• HOW TO COMPLETE THIS TASK:
Without including any images, set down the records below exactly.

_ _ _ _ _ _ _

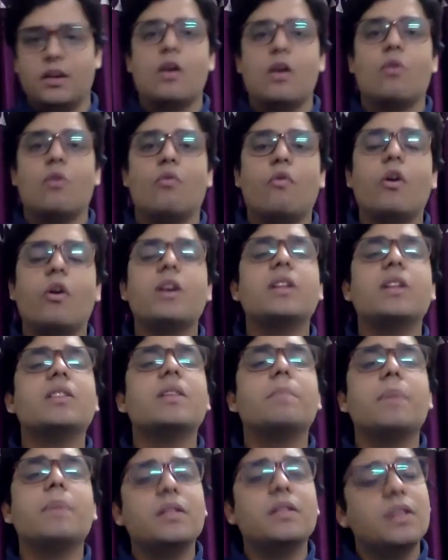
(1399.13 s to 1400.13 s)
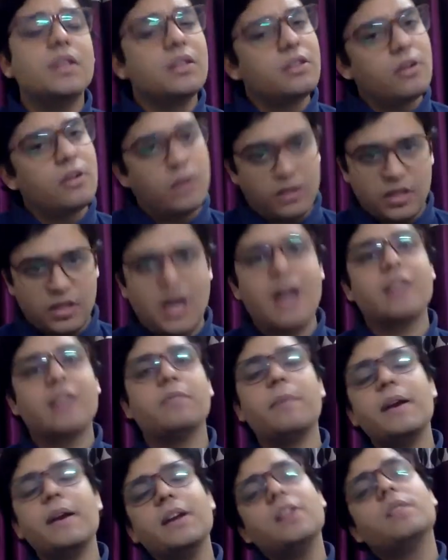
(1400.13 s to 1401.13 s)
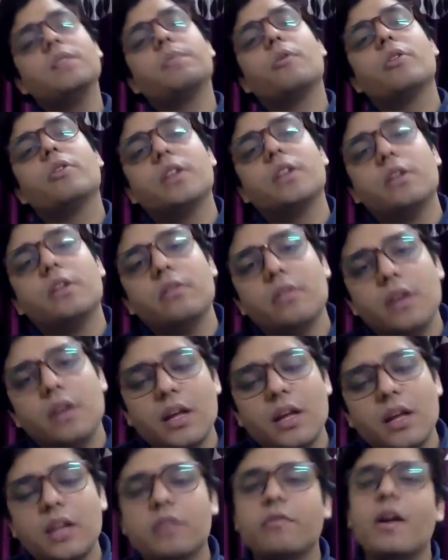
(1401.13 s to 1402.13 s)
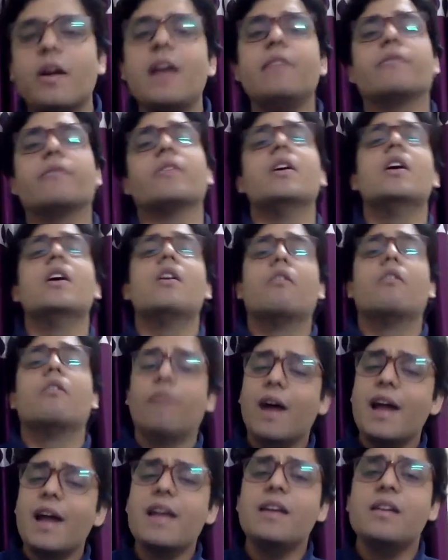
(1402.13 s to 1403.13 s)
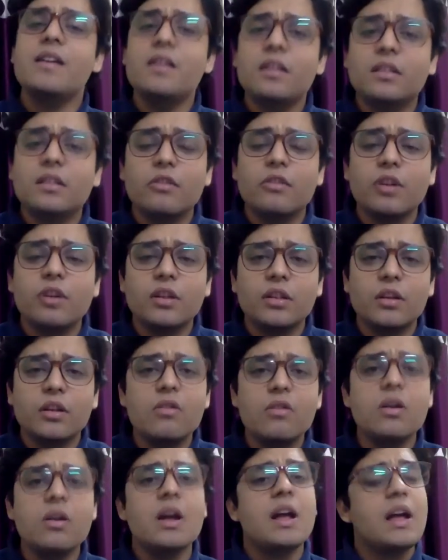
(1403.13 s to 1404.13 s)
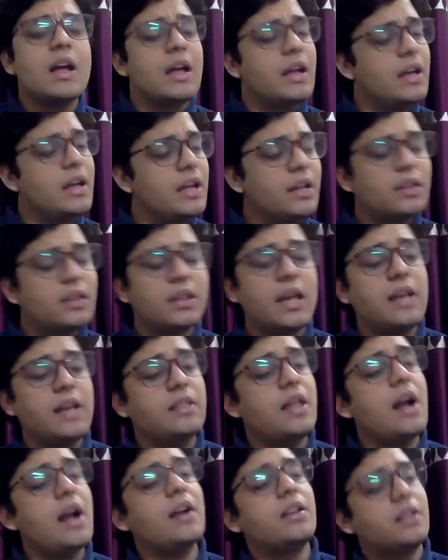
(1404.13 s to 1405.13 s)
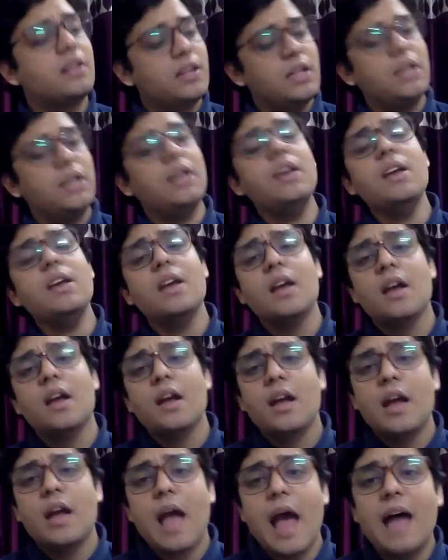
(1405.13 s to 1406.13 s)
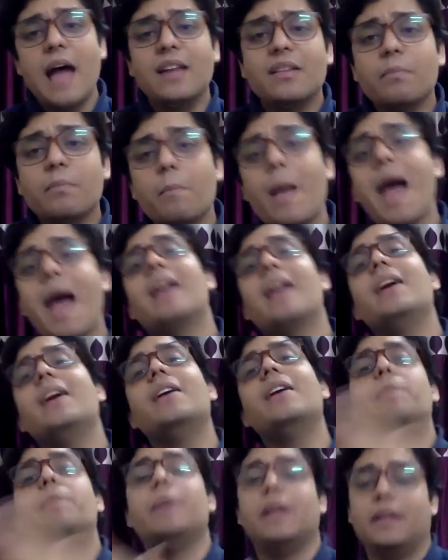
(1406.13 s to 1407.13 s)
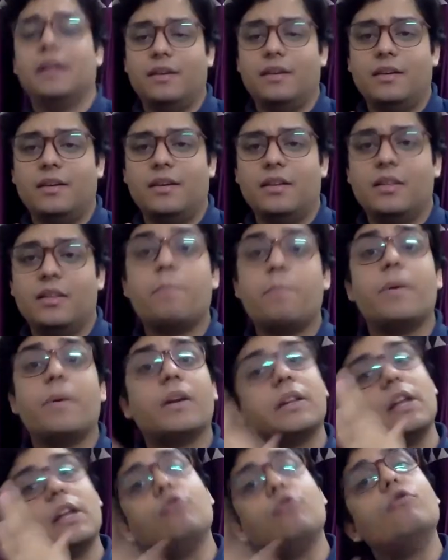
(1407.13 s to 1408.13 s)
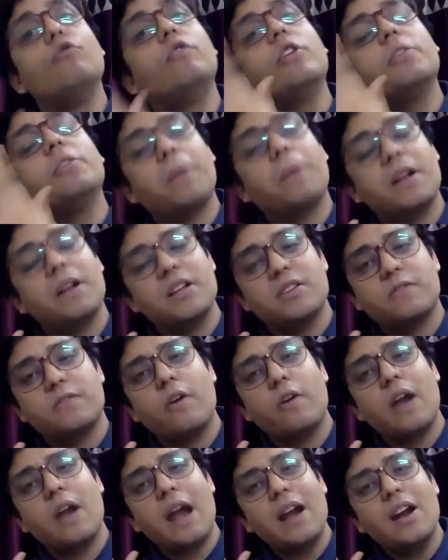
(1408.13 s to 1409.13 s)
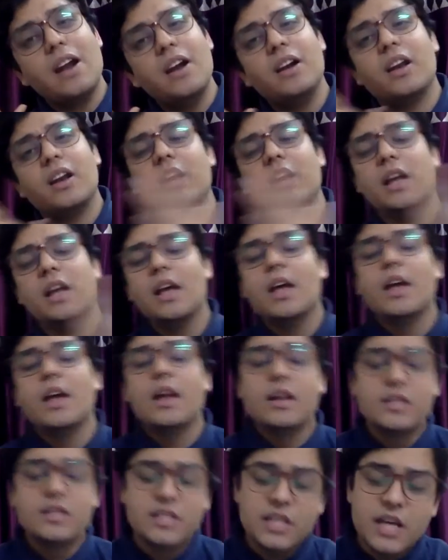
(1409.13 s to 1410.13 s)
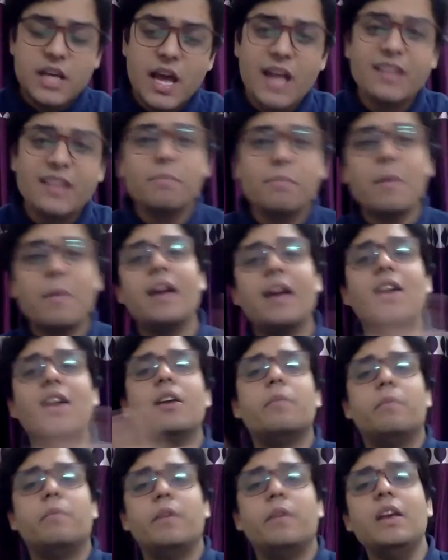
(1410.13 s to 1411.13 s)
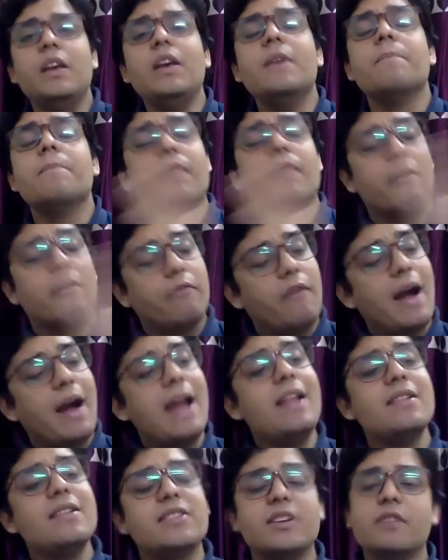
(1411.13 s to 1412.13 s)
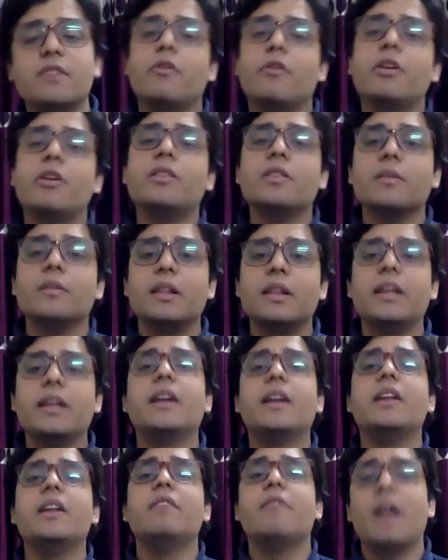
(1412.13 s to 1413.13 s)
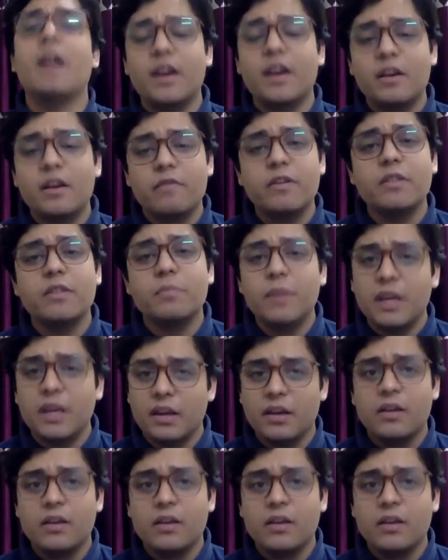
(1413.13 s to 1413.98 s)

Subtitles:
What is the basis of the husband is prosecuting his wife? Why he is saying so? He is saying that C has married B, the person who was punished for adultery. She has married B while she was legally wedded with me.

_ _ _ _ _ _ _

• OUTPUT OF THE EXERCISE:
(1399.13 s to 1400.13 s)
(1400.13 s to 1401.13 s)
(1401.13 s to 1402.13 s)
(1402.13 s to 1403.13 s)
(1403.13 s to 1404.13 s)
(1404.13 s to 1405.13 s)
(1405.13 s to 1406.13 s)
(1406.13 s to 1407.13 s)
(1407.13 s to 1408.13 s)
(1408.13 s to 1409.13 s)
(1409.13 s to 1410.13 s)
(1410.13 s to 1411.13 s)
(1411.13 s to 1412.13 s)
(1412.13 s to 1413.13 s)
(1413.13 s to 1413.98 s)

Subtitles:
What is the basis of the husband is prosecuting his wife? Why he is saying so? He is saying that C has married B, the person who was punished for adultery. She has married B while she was legally wedded with me.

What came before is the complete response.